La répression empire la situation
On pourrait croire que la société se porterait mieux sans drogues, qu’il faudrait être plus sévère, investir davantage dans la répression, mais les données scientifiques sont claires : ces stratégies ne font qu’empirer la situation. Alors que nous sommes incapables d’éradiquer les drogues même en prison, certains croient que nous pourrions y arriver dans toute la société? Non seulement cette idée est complètement déconnectée de la réalité, mais voulons-nous vraiment vivre dans un État policier?
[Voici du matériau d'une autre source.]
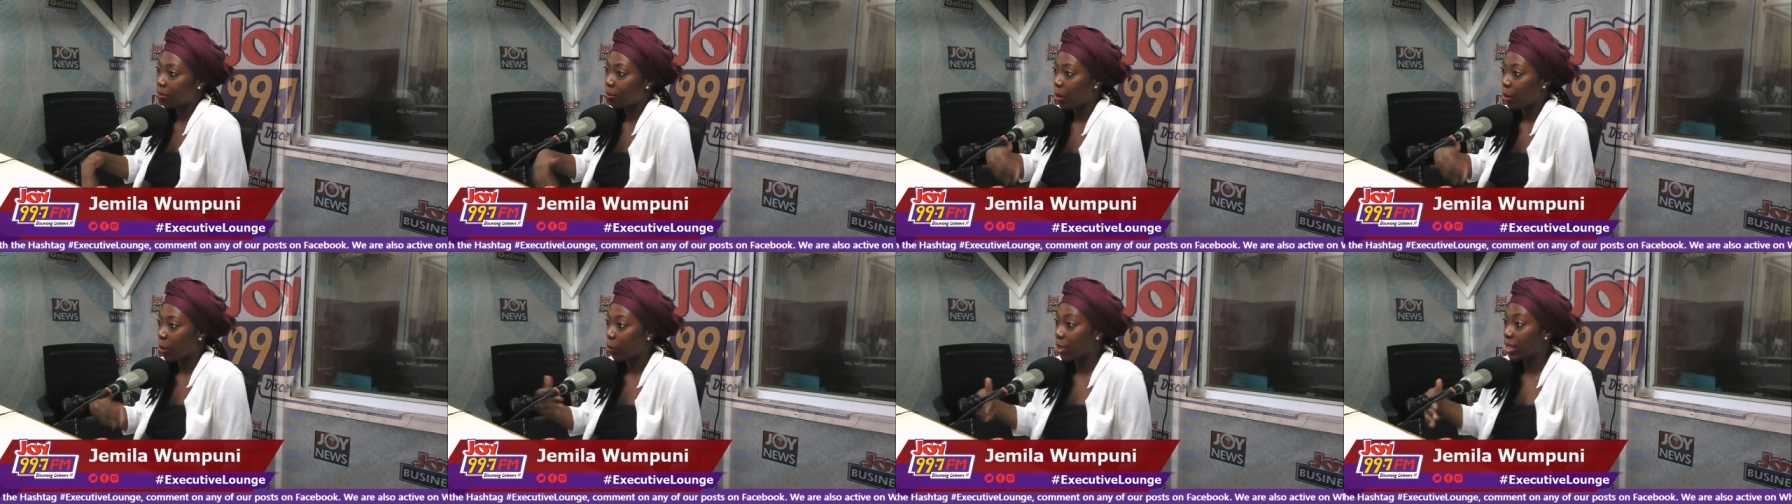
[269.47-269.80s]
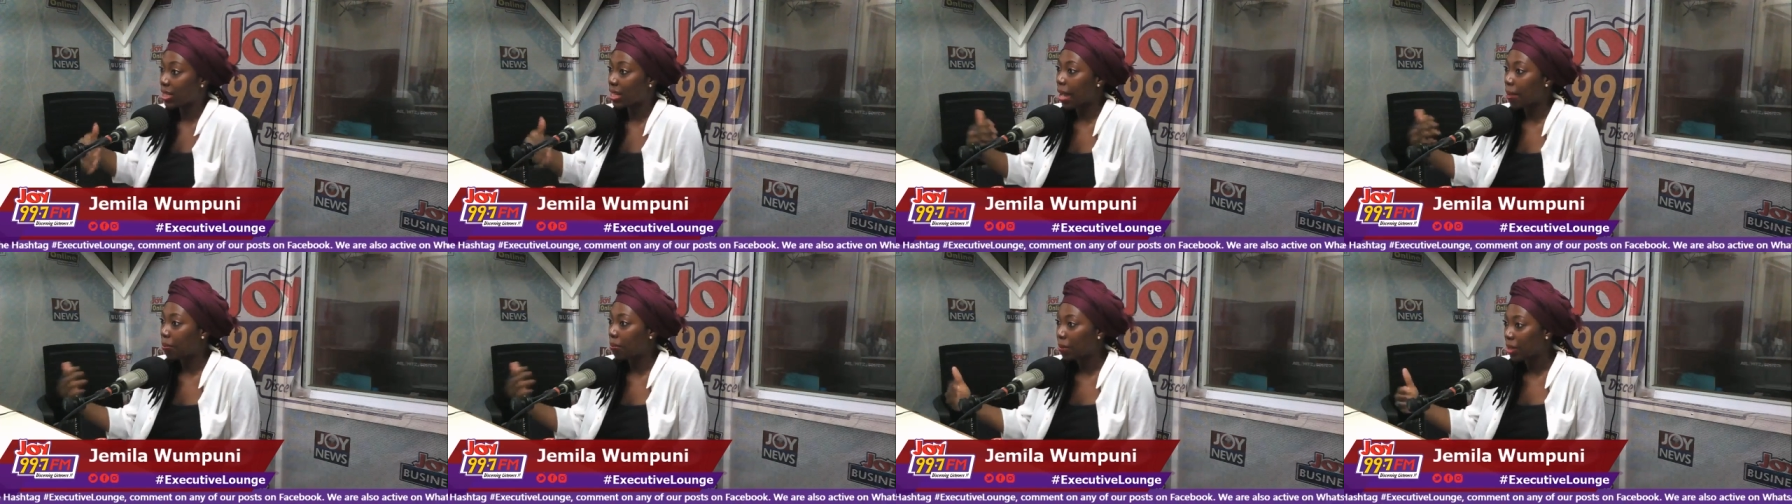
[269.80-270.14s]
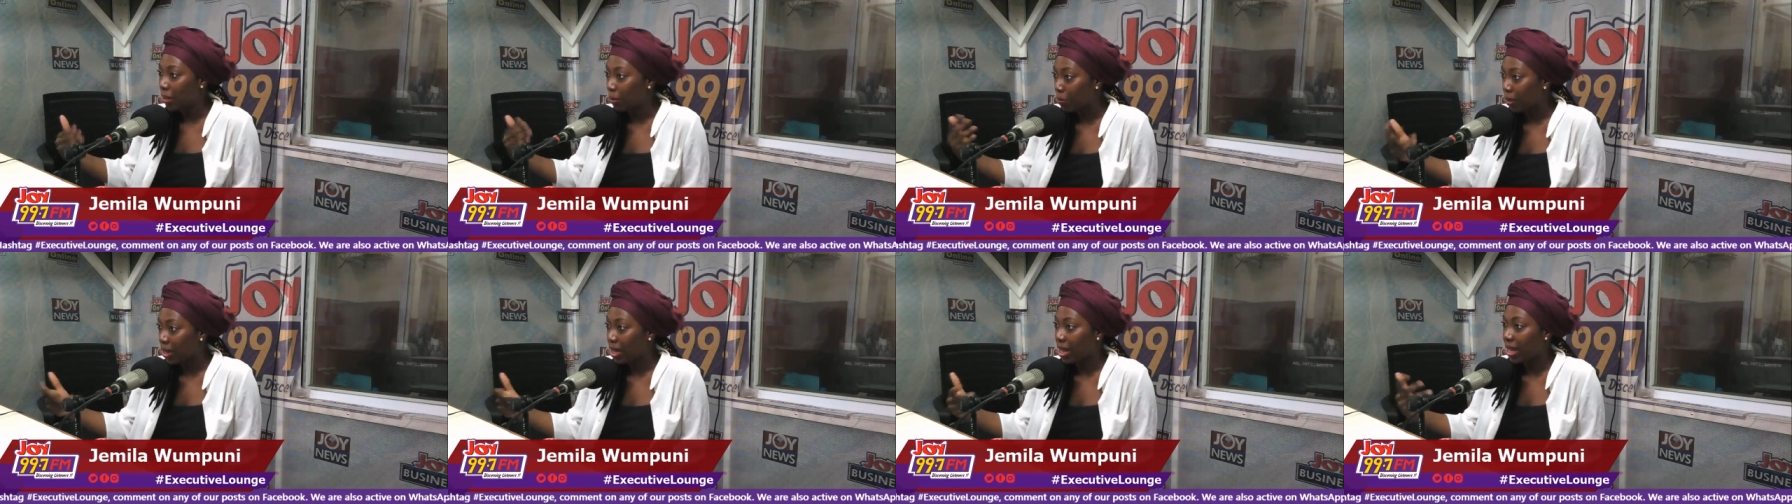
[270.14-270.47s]
but what's
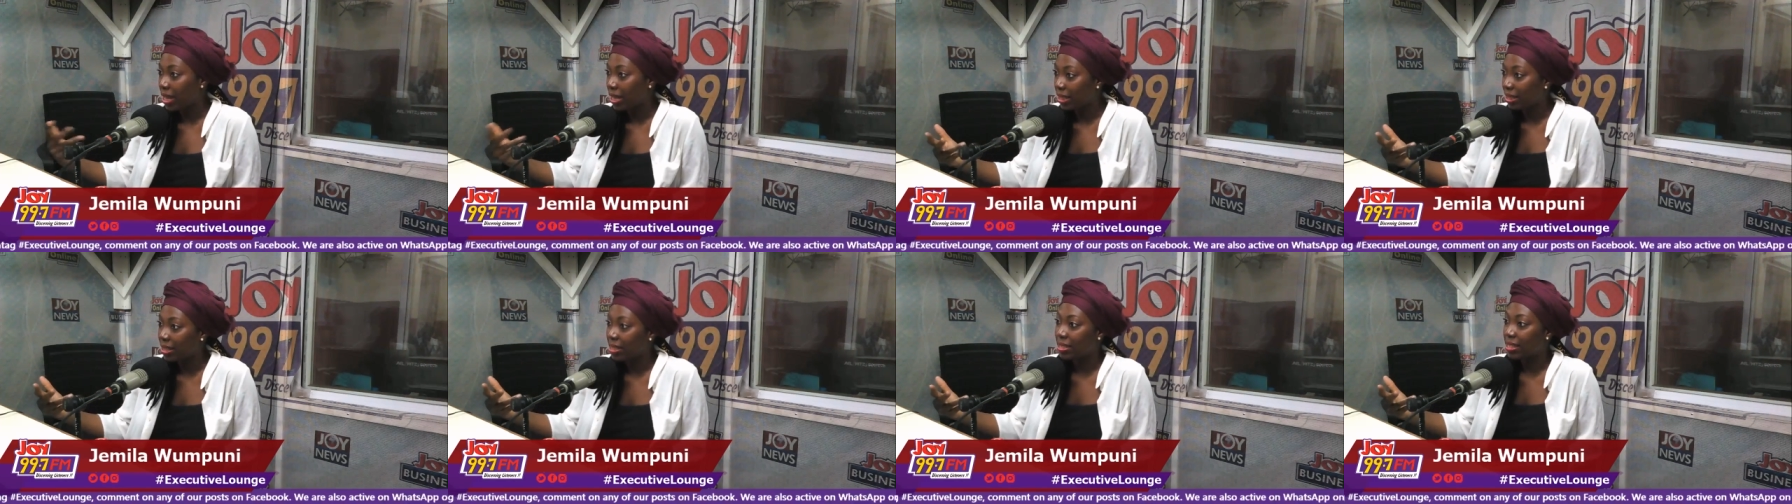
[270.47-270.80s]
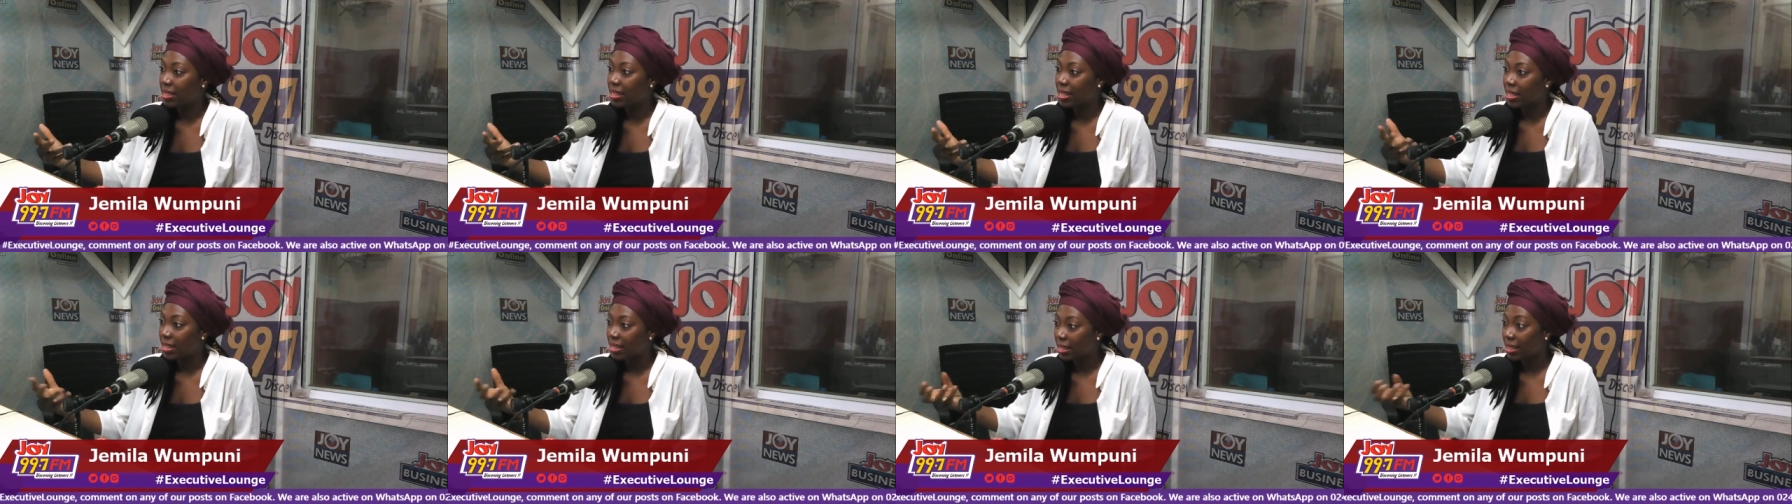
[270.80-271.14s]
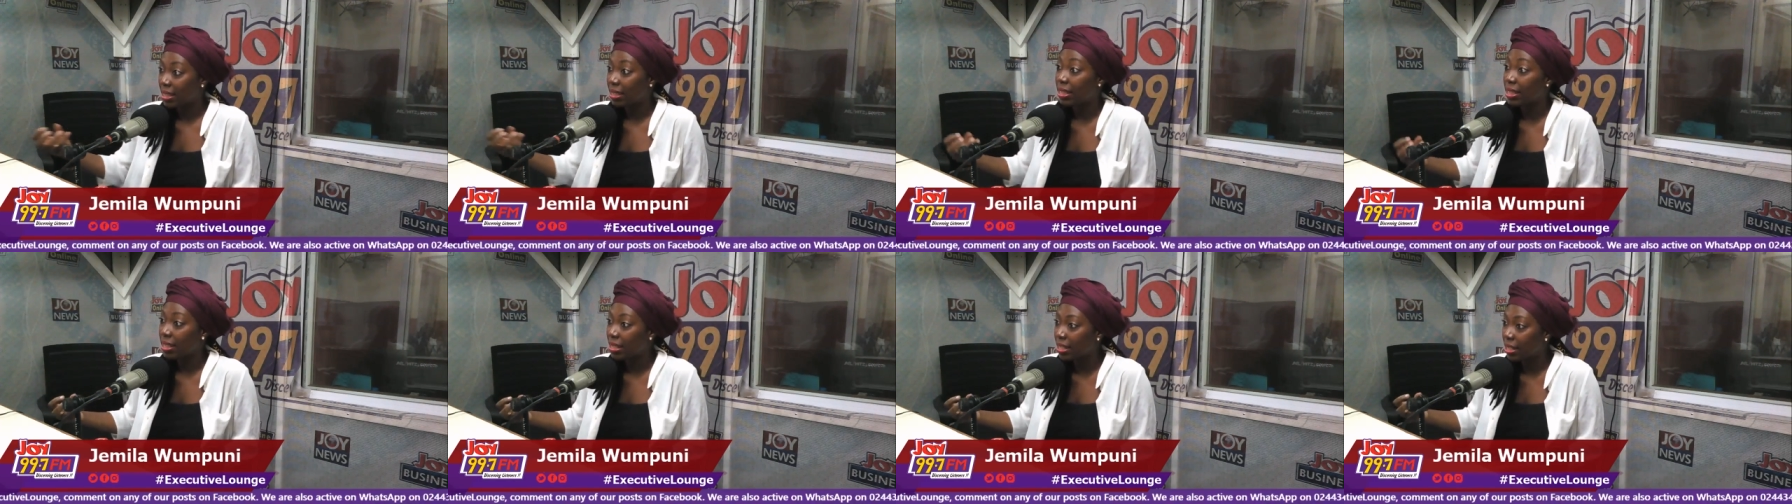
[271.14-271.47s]
happening behind the scenes
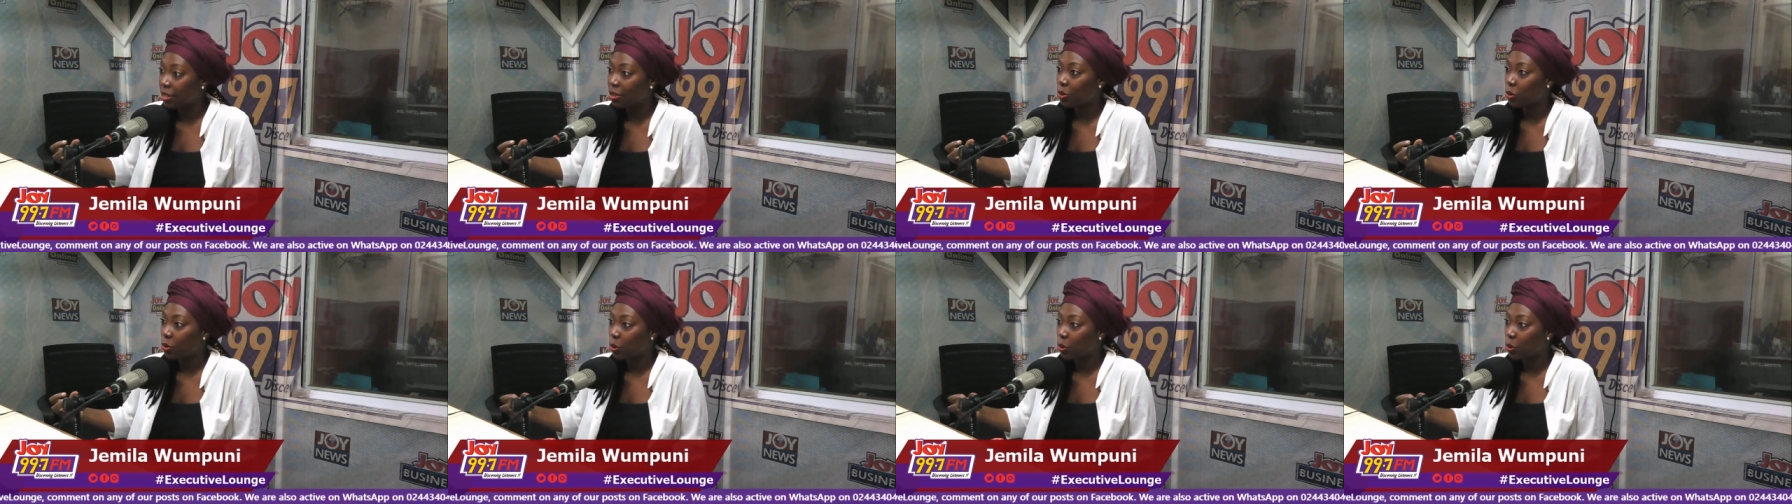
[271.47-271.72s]
leading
Légalisons toutes les drogues
Certains pensent qu’il s’agit d’un cheval de Troie vers la légalisation des drogues. Mais bien sûr! C’est aussi ce qu’une analyse rigoureuse et poussée montre : la décriminalisation ne suffit pas, car elle ne règle pas plusieurs des problèmes fondamentaux auxquels nous devons faire face comme le contrôle de qualité, la stigmatisation, la violence des marchés, etc. Si cela peut sembler une idée saugrenue, la légalisation du cannabis nous montre pourtant que les politiques en matière de drogues y sont pour peu dans les profils de consommation, mais pour beaucoup dans la qualité de vie et les impacts sociaux. Et bien sûr, légaliser ne signifie pas de rendre disponible l’héroïne au dépanneur; plusieurs modèles, entre des marchés contrôlés par des organisations criminelles et des multinationales, axés sur la santé publique, peuvent être envisagés.
En somme, criminaliser des consommateurs est une politique des plus absurdes, car ceux qui ne nécessitent pas de traitement, soit la majorité, voient leur vie détruite, alors qu’ils ne nuisent à personne, et qu’une minorité qui aurait besoin d’aide se voie punie plutôt que soutenue. C’est aussi absurde parce que les problèmes de drogues découlent largement d’une société addictogène et de facteurs systémiques tels les inégalités économiques propres au néolibéralisme.
Et si la prise de drogue comporte effectivement des risques, c’est aussi le cas de plusieurs autres comportements pourtant admis socialement.
Toute approche négligeant de reconnaître que l’usage des drogues est là pour rester et qui mise sur une distinction entre drogues légales et illégales est stigmatisante et nuisible.
La décriminalisation est un minimum autour duquel un très large consensus s’est développé. Mais si la décriminalisation signifie l’abolition des sanctions criminelles, d’autres sanctions ou des conditions à respecter peuvent être imposées. Tant qu’il y aura des sanctions, une médicalisation de l’usage et des traitements obligatoires, les effets pervers se maintiendront et la stigmatisation suivra son cours.
Pour reprendre les propos de Justin Trudeau, la décriminalisation n’est pas une panacée. L’inaction est cependant inacceptable!